Blockchain / Distributed ledger technology – in use with your firm? Hype or real?

Not seen a big push from current client base. The bigger push we are seeing from our clients in the emerging technology field is machine learning.  We are incubating some projects in this space at the moment in response to client requests.  We are experimenting at the moment, nothing is ready to go live yet.  We have dipped a toe into the blockchain/DLT world but it’s not a core focus of our concern at the moment.

Cloud - in use with your firm?
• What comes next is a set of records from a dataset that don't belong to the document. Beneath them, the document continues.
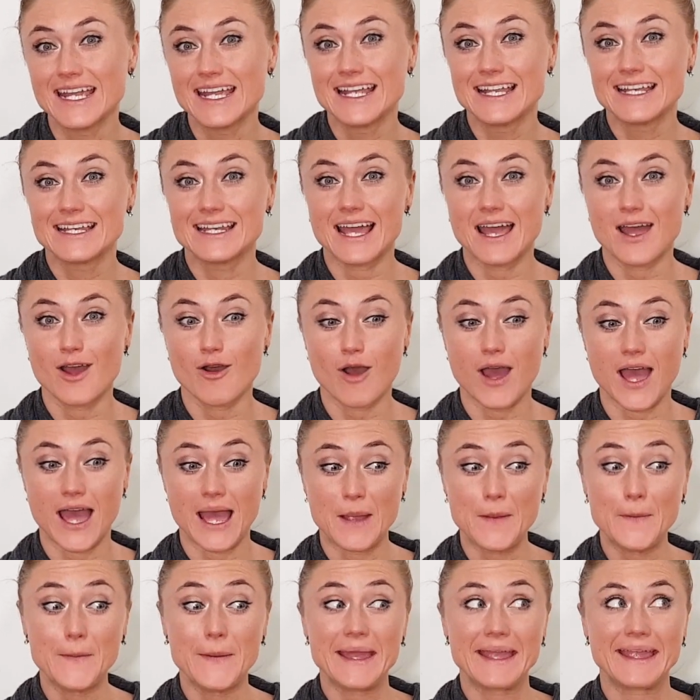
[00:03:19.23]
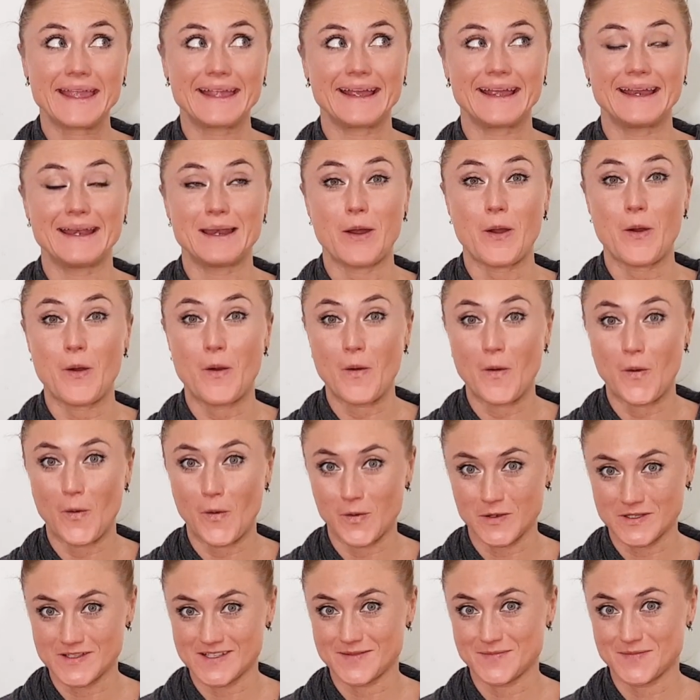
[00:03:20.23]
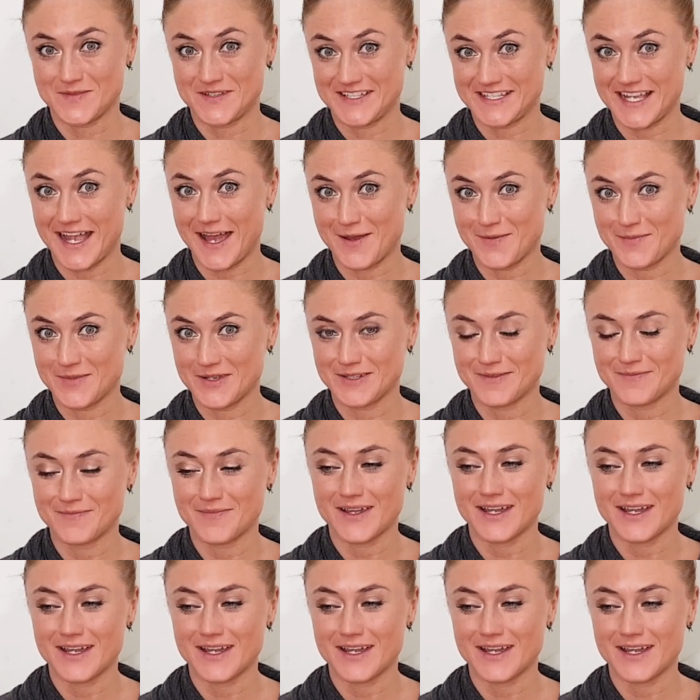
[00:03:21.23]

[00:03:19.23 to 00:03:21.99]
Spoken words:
Now, I make an awesome salmon,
Hype or real?

Until 5 or 6 six years ago SimCorp was software on premise.  Since then it has mainly moved to new clients taking a hosted solution.  That’s not a “pure cloud” solution, and we are moving forward in collaboration with Microsoft to use Azure for a true cloud-native solution.  This will radically enhance our ability to collaborate and work with partners.  We will be able to interact with other vendors more easily and with a faster time-to-market for our clients.
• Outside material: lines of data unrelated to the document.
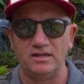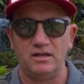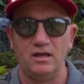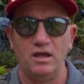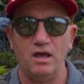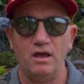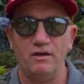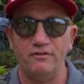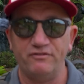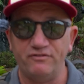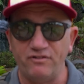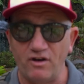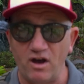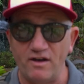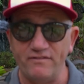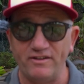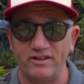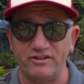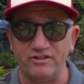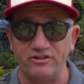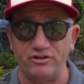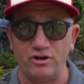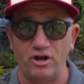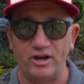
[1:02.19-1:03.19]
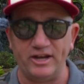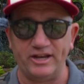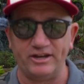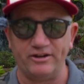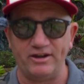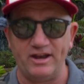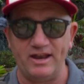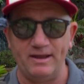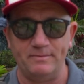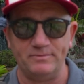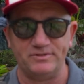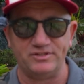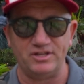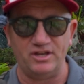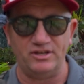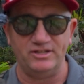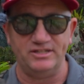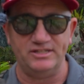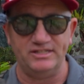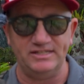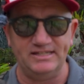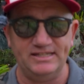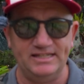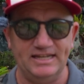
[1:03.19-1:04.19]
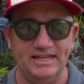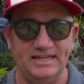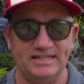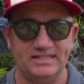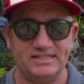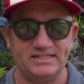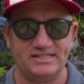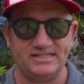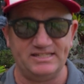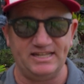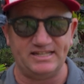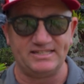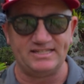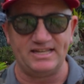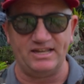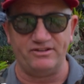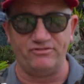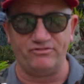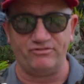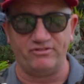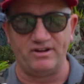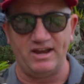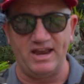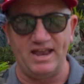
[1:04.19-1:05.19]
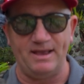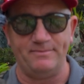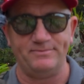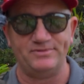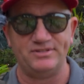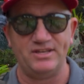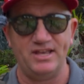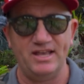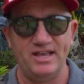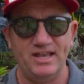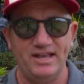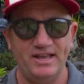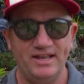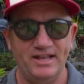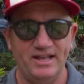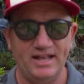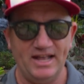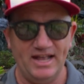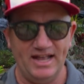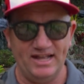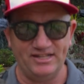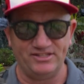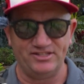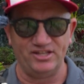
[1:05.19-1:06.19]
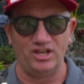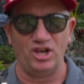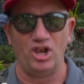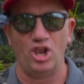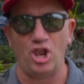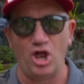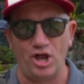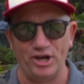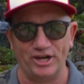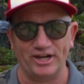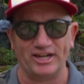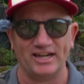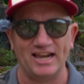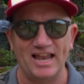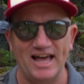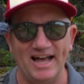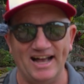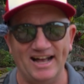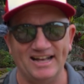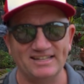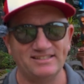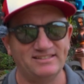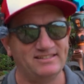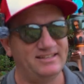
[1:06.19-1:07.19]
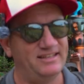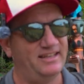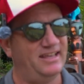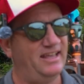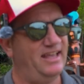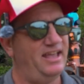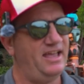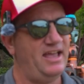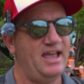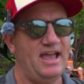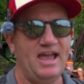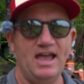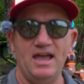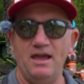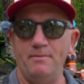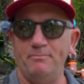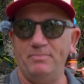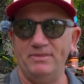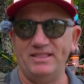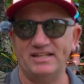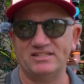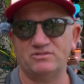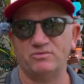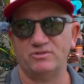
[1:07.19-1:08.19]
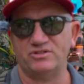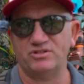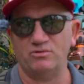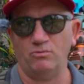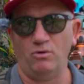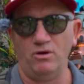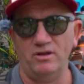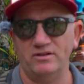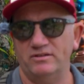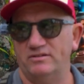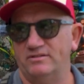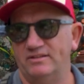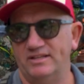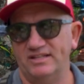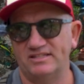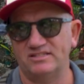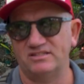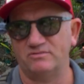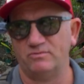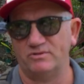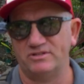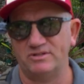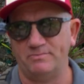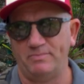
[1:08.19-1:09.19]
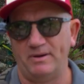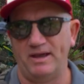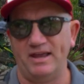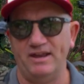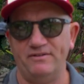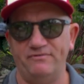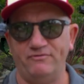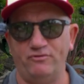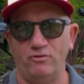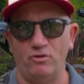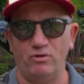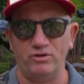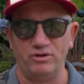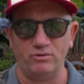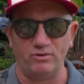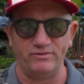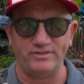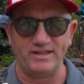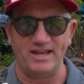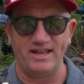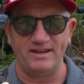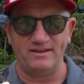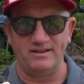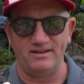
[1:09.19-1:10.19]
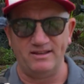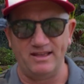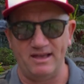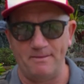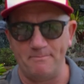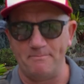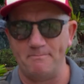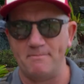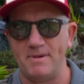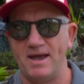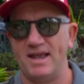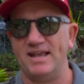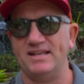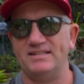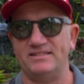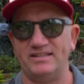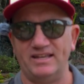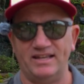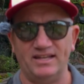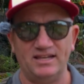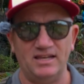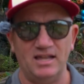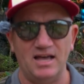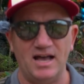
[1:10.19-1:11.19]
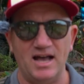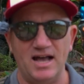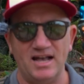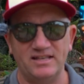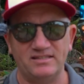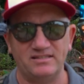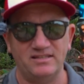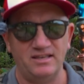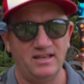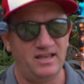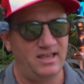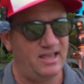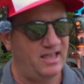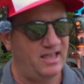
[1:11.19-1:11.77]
590 grams, so 600 grams. It's a lot of glass, but that's what you want. That's what you're paying for. You want that amazing glass,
Current on-premise implementations are able to take advantage of this as well, as we are able to offload certain data and compute intensive processes to the cloud.  So on-premise solutions will be able take advantage of a glide-path to incrementally move to cloud.

Many of our clients are large asset managers who will want to differentiate themselves with their own systems running on the SimCorp core. They will not want to build this into the Dimension product, since that will be available to all SimCorp clients.  Instead clients want to be able to interface with SimCorp while retaining their private intellectual property within their own hands.
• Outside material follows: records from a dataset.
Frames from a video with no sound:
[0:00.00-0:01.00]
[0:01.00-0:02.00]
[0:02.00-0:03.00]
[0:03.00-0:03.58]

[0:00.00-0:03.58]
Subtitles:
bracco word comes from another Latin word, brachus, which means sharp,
Where do you see technology impacting in the next five years on:

  1. You
  2. Your firm
  3. Wider market


I would be surprised if firms are willing to take all their technology from one provider. We see some firms in this space who want to offer a “black-box” and deliver everything for the client, typically they are not so keen on integration and interoperability with other technology vendors. As SimCorp we will provide a core platform but not everything that happens within a client firm will happen with the SimCorp core, so we are making our platform easy to interact with others, so if a client has a specific piece of optimisation software

SimCorp will be provided as a set of services, rather than a monolithic application.  SimCorp will have to deliver much more than just technology, the corporate ethos is shifting to a deliverer of services. The level of expectations is increasing all the time, clients consider “what are you doing for me?”.  Clients expect a lot more, they don’t just want you to deliver software and then say “you solve all your problems with what we have built for you”.  They want see what problems you can solve for them and that requires hosting and a spirit of collaboration. Rather than offering a series of integrations for, for example, static data, they want to switch on Dimension and static data is all there and ready to go.  Clients want us to take away these problems for them. 

At some point there will have to be a reckoning around the charging models as brokers are more squeezed – for trading venue platforms and EMS platforms.  Specifically, from a regulatory perspective – a long term consideration has been “can these pricing models survive MiFID? Can these pricing models survive MiFID2?”

 

Fintech – is that how you describe your firm?

SimCorp regards itself as the leading  provider of software solutions and  Services to the world’s largest buy-side institutions.  


Go crazy – make some wild predictions about machine learning, AI, DLT, cloud, whatever

Machine learning has been of more interest and this is something where we have active projects at the moment in proof-of-concept stage. More experiments than ready for prime-time production.





Important Notice: Copyright Alignment Systems 2020 

The second paragraph (biography) was supplied by SimCorp as was the picture of Matthew Reid.  This interview was conducted remotely over a Zoom call and transcribed by Alignment Systems.  No payment was asked for or received either way.